Records provided:

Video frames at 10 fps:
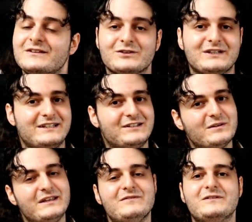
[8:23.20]
so that it's
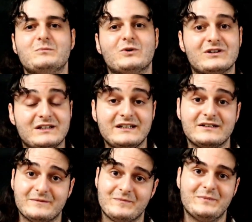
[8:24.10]
even more
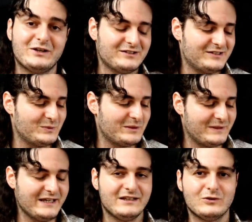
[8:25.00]
clear, because we're
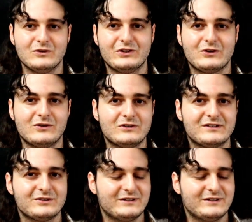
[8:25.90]
playing all the chords,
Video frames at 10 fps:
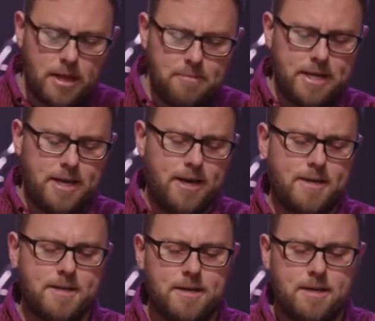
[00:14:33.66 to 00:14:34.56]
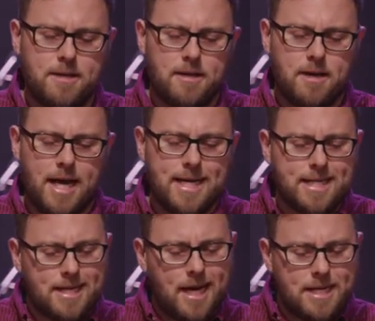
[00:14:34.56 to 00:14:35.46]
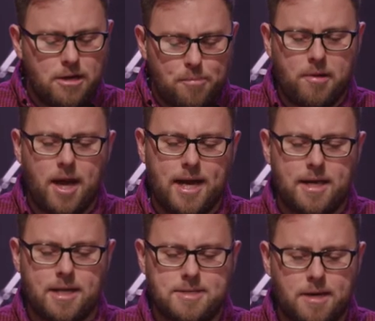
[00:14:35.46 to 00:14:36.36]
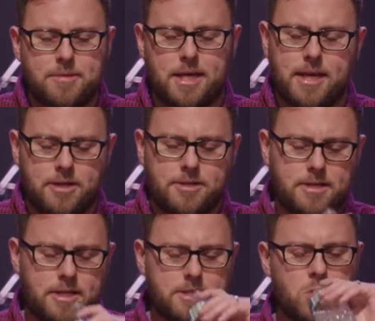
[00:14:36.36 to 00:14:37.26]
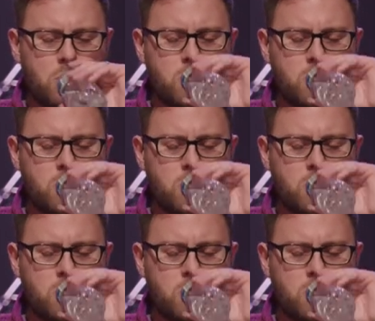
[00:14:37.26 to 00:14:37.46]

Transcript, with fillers: Let me, uh, I, need to, I need to apply something here to this.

Your assignment: Give the lines from the one containing "[00:14:35.46 to 00:14:36.36]" through the final line of the material again, exactly and in full, but without pictures.

Answer below:
[00:14:35.46 to 00:14:36.36]
[00:14:36.36 to 00:14:37.26]
[00:14:37.26 to 00:14:37.46]

Transcript, with fillers: Let me, uh, I, need to, I need to apply something here to this.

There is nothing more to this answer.